Normally distributions are tax free
Which of the following are true of both qualified plans and nonqualified plans?
The accounts grow tax deferred
Who is responsible for meeting the desired returns on a defined benefit plan?
The sponsor
A 40-year-old individual is not covered by a retirement plan at work. What is the maximum contribution this individual can make to a traditional IRA this year?
The current maximum allowed by the IRS, which will all be deductible.
Which of the following are true of qualified plans but not true of nonqualified plans?
The plan cannot discriminate
Which of the following are true of nonqualified plans but not true of qualified plans?
The plan may discriminate
Who benefits most from a defined contribution plan?
Younger employees
Your customer retired two years ago at age 70. He recently took a job with a retailer greeting customers. He would like to contribute to a retirement plan to accumulate additional money with the view to leave something to his grandchildren. You would most likely advise him to open
a Roth IRA.
All of the following are true of Roth IRAs except
distributions are required after reaching 72.

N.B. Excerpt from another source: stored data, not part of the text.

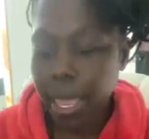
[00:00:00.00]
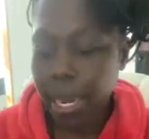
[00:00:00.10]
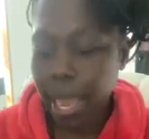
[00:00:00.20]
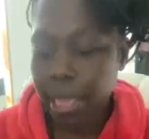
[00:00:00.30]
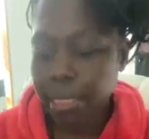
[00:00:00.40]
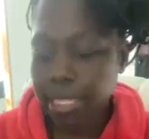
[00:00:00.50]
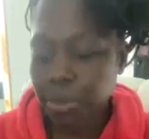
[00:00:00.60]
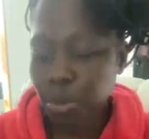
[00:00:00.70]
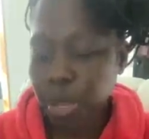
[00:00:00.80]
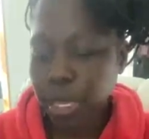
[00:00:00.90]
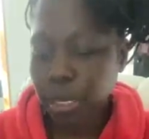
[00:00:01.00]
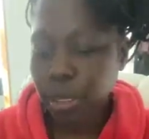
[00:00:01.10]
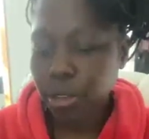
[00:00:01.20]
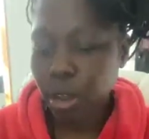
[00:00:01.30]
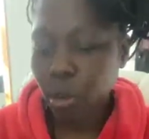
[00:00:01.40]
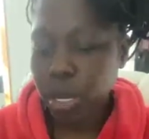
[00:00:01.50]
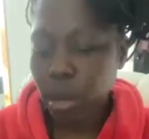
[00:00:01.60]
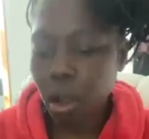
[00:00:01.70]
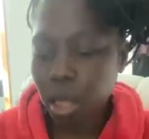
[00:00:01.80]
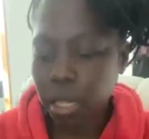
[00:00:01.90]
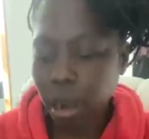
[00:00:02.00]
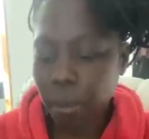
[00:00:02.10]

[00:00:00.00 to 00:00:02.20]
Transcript: And at this point, you know, we're calling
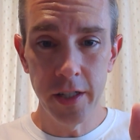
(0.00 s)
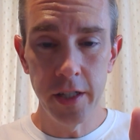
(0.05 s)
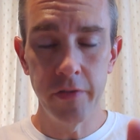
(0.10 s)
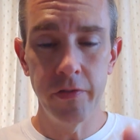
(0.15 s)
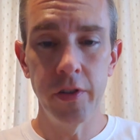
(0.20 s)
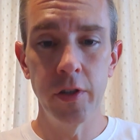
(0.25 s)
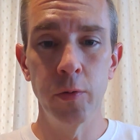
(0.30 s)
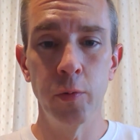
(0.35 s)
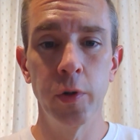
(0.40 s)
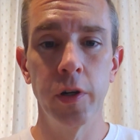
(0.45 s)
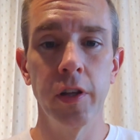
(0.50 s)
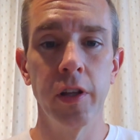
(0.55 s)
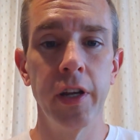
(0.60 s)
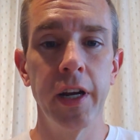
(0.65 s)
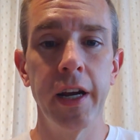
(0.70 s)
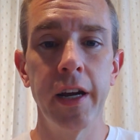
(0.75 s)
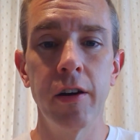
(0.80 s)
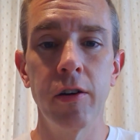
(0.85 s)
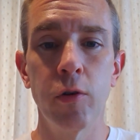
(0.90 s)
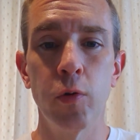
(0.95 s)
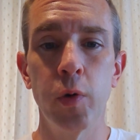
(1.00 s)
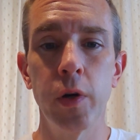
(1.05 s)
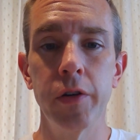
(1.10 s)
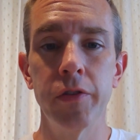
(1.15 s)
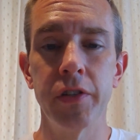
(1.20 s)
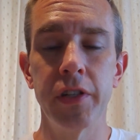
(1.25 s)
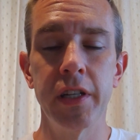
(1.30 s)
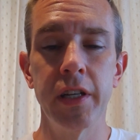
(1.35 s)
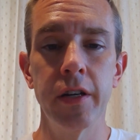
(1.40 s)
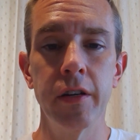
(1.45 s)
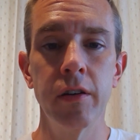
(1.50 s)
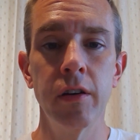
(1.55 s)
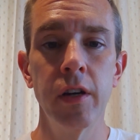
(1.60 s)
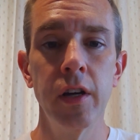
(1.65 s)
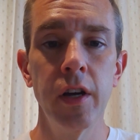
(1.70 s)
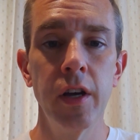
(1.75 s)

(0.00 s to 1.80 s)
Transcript: if you will, in air quotes here,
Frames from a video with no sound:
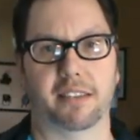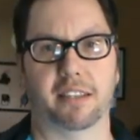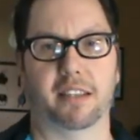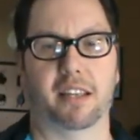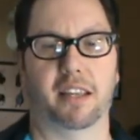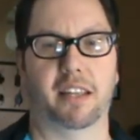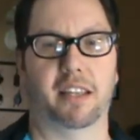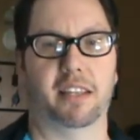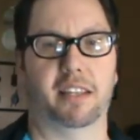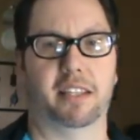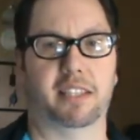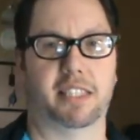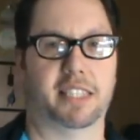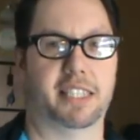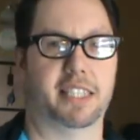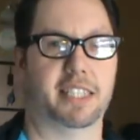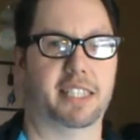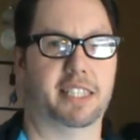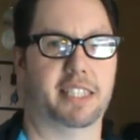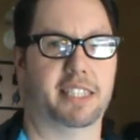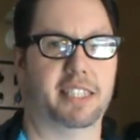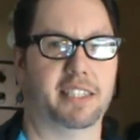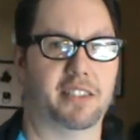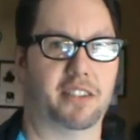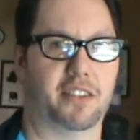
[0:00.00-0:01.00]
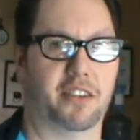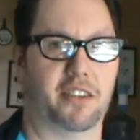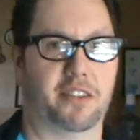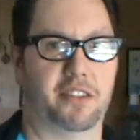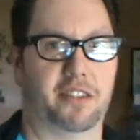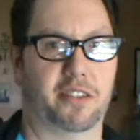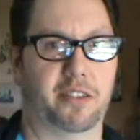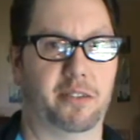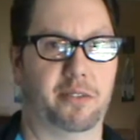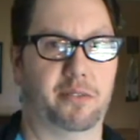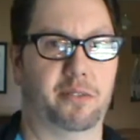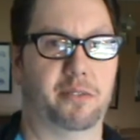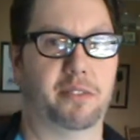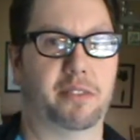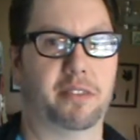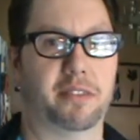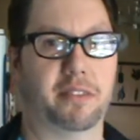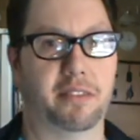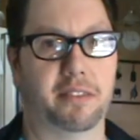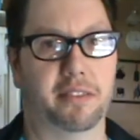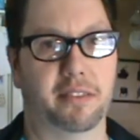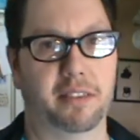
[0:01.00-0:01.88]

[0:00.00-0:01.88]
a lot of the 60s cartoons.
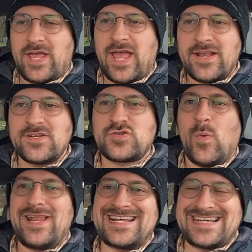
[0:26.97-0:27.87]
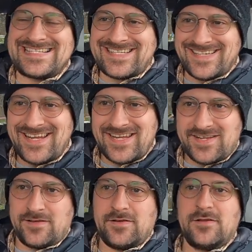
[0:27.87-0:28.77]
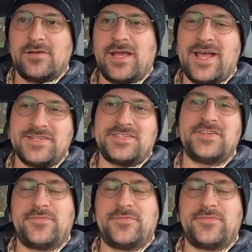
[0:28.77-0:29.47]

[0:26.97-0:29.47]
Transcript: had a 2019 SE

Required minimum distributions (RMDs) for IRAs must begin by
the year after the participant turns 72.
Each of the following investments and practices are deemed ineligible for an IRA or any other retirement plan except
variable annuities
A 72-year-old customer has a $30,000 required minimum distribution (RMD) calculated to be taken from an IRA. If the customer is in the 20% income tax bracket and only withdraws $25,000 from the account, how much in taxes and penalties will be owed?
$8,500 **Failure to meet the required minimum distribution (RMD) results in a 50% penalty tax on the shortfall. In this case, taking only $25,000 when $30,000 should have been taken leaves $5,000 exposed to the 50% penalty tax. $5,000 × 50% equals $2,500. Note that the IRS will force the distribution of the RMD shortfall ($5,000). In addition to the penalty, the ordinary income tax on the amount withdrawn must also be paid (20% × $30,000 = $6,000). Total tax liability on this withdrawal equals $8,500 ($2,500 penalty tax plus $6,000 ordinary income tax).
All of the following are true of Roth IRAs except
Contributions may be deductible depending on income limits
In a defined benefit plan I. the benefit amount is fixed. II. the benefit amount is variable. III. the contribution amount is fixed. IV. the contribution amount can vary.
I. the benefit amount is fixed. AND IV. the contribution amount can vary.
In a defined contribution plan I. the benefit amount is fixed. II. the benefit amount is variable. III. the contribution amount is fixed. IV. the contribution amount can vary.
II. the benefit amount is variable. AND III. the contribution amount is fixed.
Which of the following retirement plans does not require minimum distributions once the participant has reached age 72?
Roth IRA
Your client retired from his job three years ago and placed all of the proceeds of his 401(k) distribution into a rollover IRA at his local bank. If the client wishes to transfer the funds to an IRA at your broker-dealer, which of the following statements would be true?
There is no limit to the number of transfers per year between custodians.
Who is responsible for meeting the desired returns on a defined contribution plan?
employee
All of the following are benefits of a traditional IRA except
no penalty is charged for failing to withdraw funds after age 72.
Who benefits most from a defined benefit plan?
older employees
Distributions from IRAs are taxed at.
ordinary income tax rates on the full amount of the distribution.